Hamas and the other political organizations in Gaza had evidently worked hard, within the confines of Gaza’s tight geography, to keep a clear separation between whatever military activities their armed wings may have been pursuing and the participation of their civilian and other noncombatant supporters in the GMR activities. “Non-combatant” is a key term in international law that includes both civilians and persons who may be off-duty fighters -like, for example, Israeli reservists when they take off their uniforms and leave their bases to go home for longer or shorter periods of leave (or Hamas people who may at times be fighters and at times take off their uniforms, lay down their arms, and go to take part in the GMR protests…)
Deliberately nonviolent mass protests and other nonviolent actions are by no means new to the Palestinian liberation movement. In the mid-1980s, after the PLO’s military forces were defeated in Lebanon and were scattered to places far distant from Palestine, the Palestinians still resident inside the homeland took an increasing role in the movement. They built many kinds of civilian networks across Gaza and the West Bank: women’s movements, labor unions, agricultural cooperatives, mobile health clinics, and more. In late 1987, the seemingly random killing of four Palestinian laborers in Gaza by an Israeli military jeep spurred the eruption of the sustained, nonviolent citizen protest movement known as the First Intifada.
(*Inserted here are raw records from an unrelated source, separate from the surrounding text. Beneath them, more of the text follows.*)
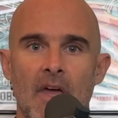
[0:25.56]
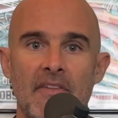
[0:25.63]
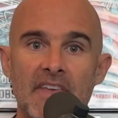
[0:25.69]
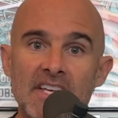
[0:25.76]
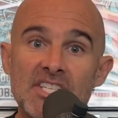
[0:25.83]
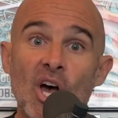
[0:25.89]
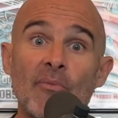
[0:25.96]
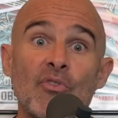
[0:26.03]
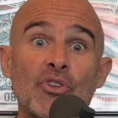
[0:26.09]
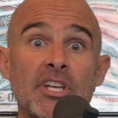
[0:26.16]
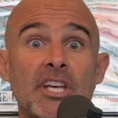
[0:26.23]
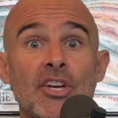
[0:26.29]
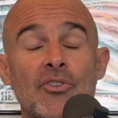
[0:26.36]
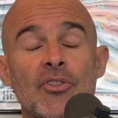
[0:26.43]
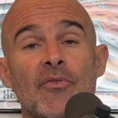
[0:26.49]
think it's helpful to
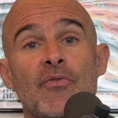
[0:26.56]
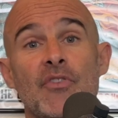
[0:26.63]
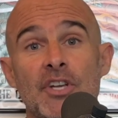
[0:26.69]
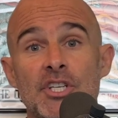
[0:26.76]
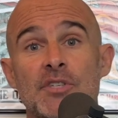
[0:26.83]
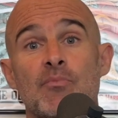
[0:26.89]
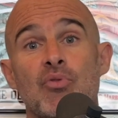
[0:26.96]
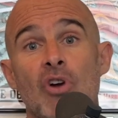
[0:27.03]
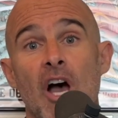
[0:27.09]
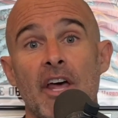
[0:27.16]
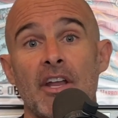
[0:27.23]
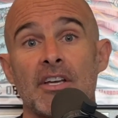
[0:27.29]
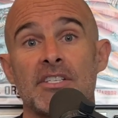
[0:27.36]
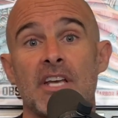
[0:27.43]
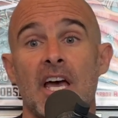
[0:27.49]
hear the finished
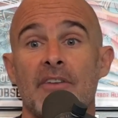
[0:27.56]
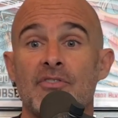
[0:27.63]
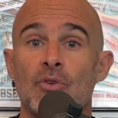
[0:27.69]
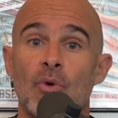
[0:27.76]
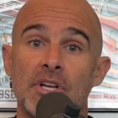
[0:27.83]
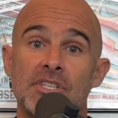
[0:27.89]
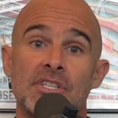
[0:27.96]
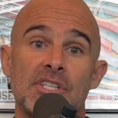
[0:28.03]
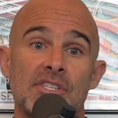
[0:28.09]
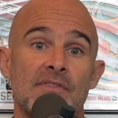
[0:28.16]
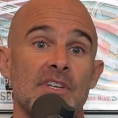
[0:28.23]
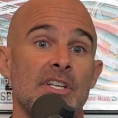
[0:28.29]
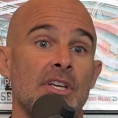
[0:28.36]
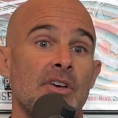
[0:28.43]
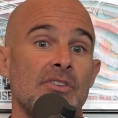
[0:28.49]
product after watching this
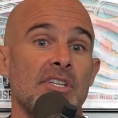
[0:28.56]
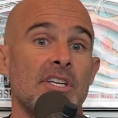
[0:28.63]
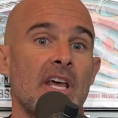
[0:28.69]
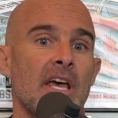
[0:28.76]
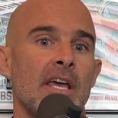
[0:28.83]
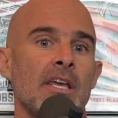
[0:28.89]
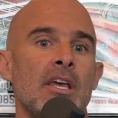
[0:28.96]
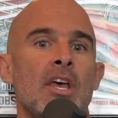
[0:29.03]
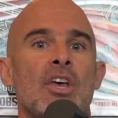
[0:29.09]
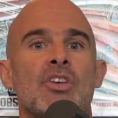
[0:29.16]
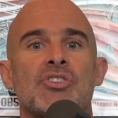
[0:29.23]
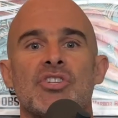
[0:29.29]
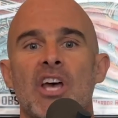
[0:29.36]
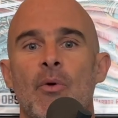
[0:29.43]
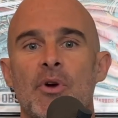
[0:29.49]
video today,
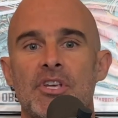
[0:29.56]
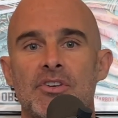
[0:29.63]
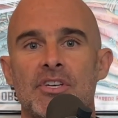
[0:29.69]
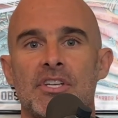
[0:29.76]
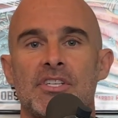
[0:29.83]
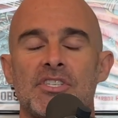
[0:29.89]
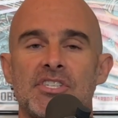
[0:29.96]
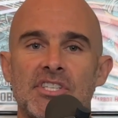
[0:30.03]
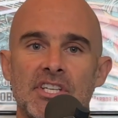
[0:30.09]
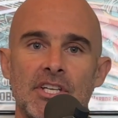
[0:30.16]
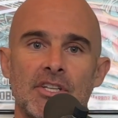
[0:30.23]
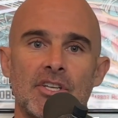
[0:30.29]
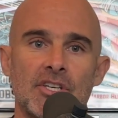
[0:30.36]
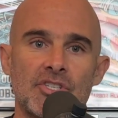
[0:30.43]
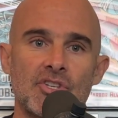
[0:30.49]
so that way you can
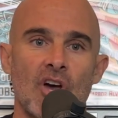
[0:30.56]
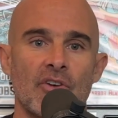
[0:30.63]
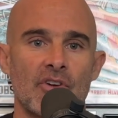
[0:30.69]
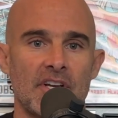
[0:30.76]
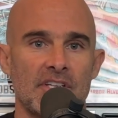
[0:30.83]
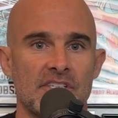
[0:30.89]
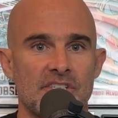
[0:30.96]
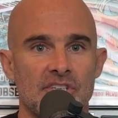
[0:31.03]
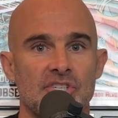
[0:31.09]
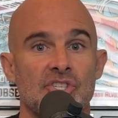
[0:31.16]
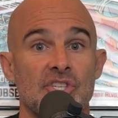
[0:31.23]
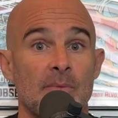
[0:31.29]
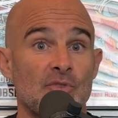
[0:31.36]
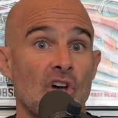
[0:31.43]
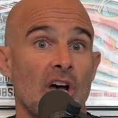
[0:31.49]
see the songwriting
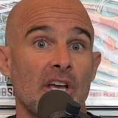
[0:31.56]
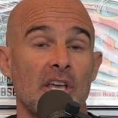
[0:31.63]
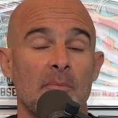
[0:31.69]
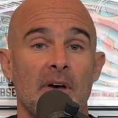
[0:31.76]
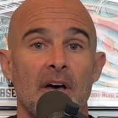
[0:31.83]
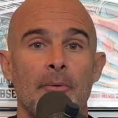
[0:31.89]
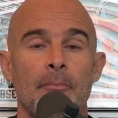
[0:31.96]
decisions I'm talking about.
One of the great advantages of nonviolent civilian mass actions is that they allow-indeed encourage-the participation of all segments of society, including women, youths, older people, and people with disabilities who may not be able easily to take part in military activities. And in doing this, they can lay the basis for building a better, more inclusive and caring, society in the future.
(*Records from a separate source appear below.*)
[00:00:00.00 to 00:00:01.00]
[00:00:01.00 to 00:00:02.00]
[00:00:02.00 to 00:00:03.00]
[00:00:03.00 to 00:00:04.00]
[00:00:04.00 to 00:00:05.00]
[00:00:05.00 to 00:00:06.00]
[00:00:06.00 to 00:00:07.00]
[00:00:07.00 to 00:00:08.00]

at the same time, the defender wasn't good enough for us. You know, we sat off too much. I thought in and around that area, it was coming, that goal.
Supporters of Hamas, both male and female, participated in a wide range of such actions during the First Intifada, as they have done in the numerous other civilian mass actions undertaken since then, in places like Bil’in or Nabi Saleh. In January 2006, when Hamas (at the urging of the Israelis and Americans) took part in the Palestinian legislative elections held throughout the West Bank and Gaza, several of the candidates on its electoral lists were women; and six Hamas women ended up winning their contests.
Shortly thereafter, during a reporting trip to Gaza I was able to meet and Hamas women working in a wide variety range of roles. One of those, the recently elected legislator Jamila Shanty, told me that Hamas’s founder Sheikh Ahmed Yassin had always stressed the need for women to be active outside the home, as well as within it.
The original plan was that the protests would start last March 30 (a date that Palestinians observe as “Land Day”) and would then be held every Friday until May 14, the date on which a high-ranking American delegation was scheduled to open the United States’ new embassy in Jerusalem. In a very real way, the GMR protests were the Gaza Palestinians’ “response” to President Trump’s decision to move the embassy to Jerusalem from Tel Aviv.
On March 30, the Israelis showed what their response to the GMR would be. That day, Israeli sharpshooters deployed to raised berms that were specially built around Gaza’s perimeter fence killed 19 protestors and injured scores more. The GMR participants were undeterred. Over the Fridays that followed, they continued to stage mass, unarmed protests that included numerous cultural activities along with meetings and speeches… and the Israelis continued to kill and wound participants.
On May 14, there was a massacre. That day, the IDF snipers killed over 60 protestors, ranging from 13 to 58 years old, and injured many hundreds more.
The organizing committee decided to keep the protests going for at least a year, running through this coming March 30.